### TASK OBJECTIVE
Each record that follows is to be transcribed exactly, excluding its images.
########################################
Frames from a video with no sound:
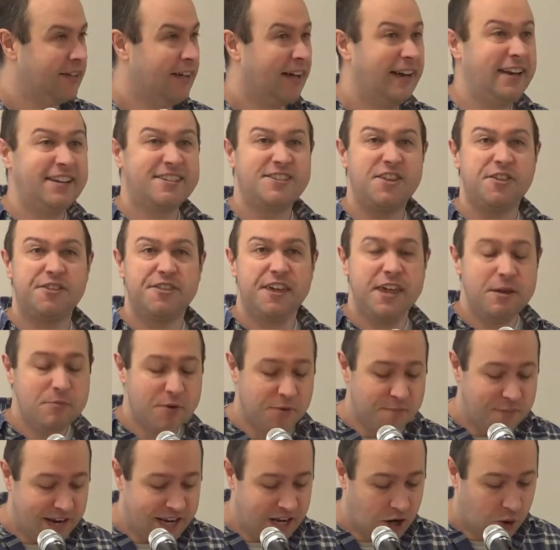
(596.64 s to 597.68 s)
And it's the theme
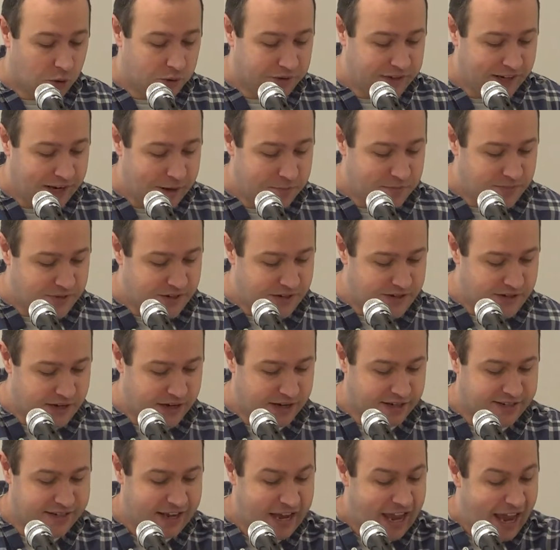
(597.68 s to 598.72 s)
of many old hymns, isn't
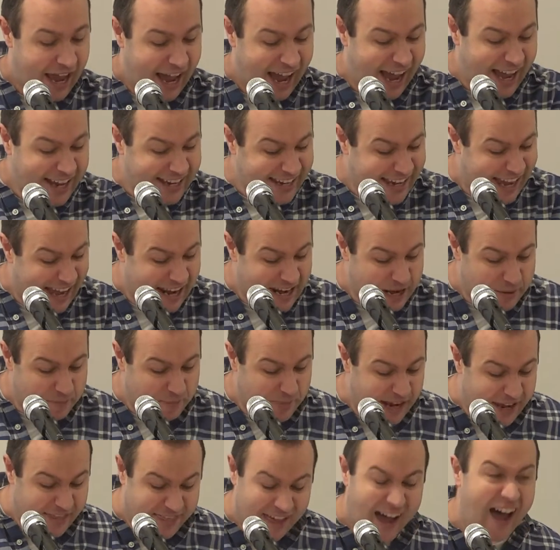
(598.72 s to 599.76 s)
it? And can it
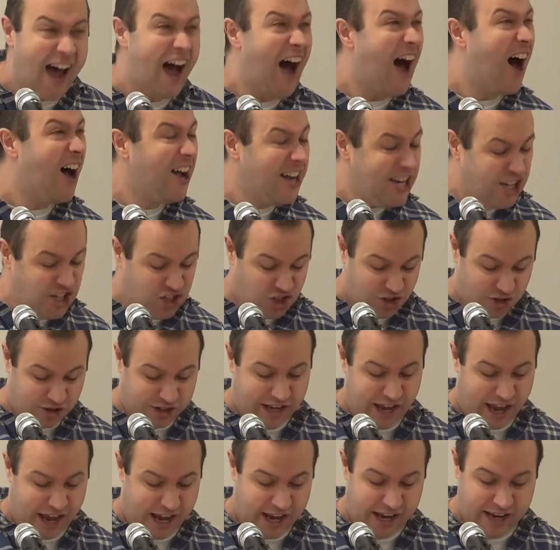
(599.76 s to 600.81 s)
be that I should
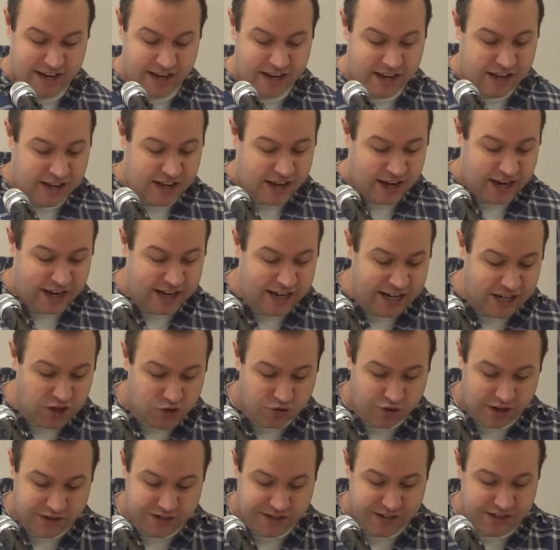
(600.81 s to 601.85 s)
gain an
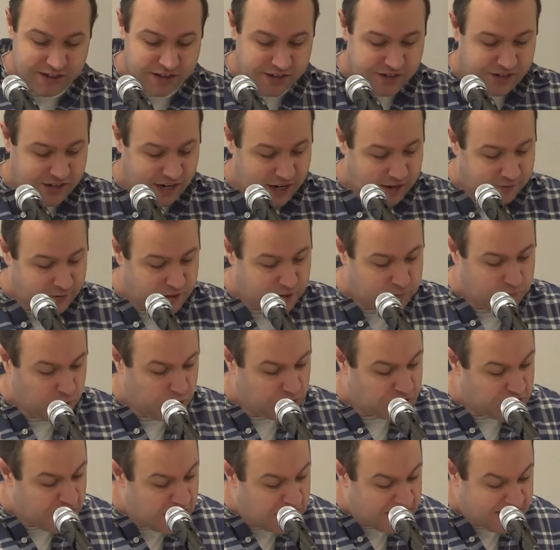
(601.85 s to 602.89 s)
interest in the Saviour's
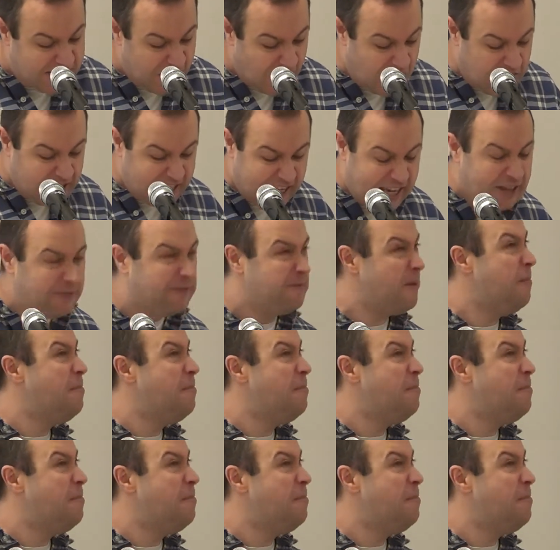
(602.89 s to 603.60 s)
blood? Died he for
########################################
### TASK SOLUTION
Frames from a video with no sound:
(596.64 s to 597.68 s)
And it's the theme
(597.68 s to 598.72 s)
of many old hymns, isn't
(598.72 s to 599.76 s)
it? And can it
(599.76 s to 600.81 s)
be that I should
(600.81 s to 601.85 s)
gain an
(601.85 s to 602.89 s)
interest in the Saviour's
(602.89 s to 603.60 s)
blood? Died he for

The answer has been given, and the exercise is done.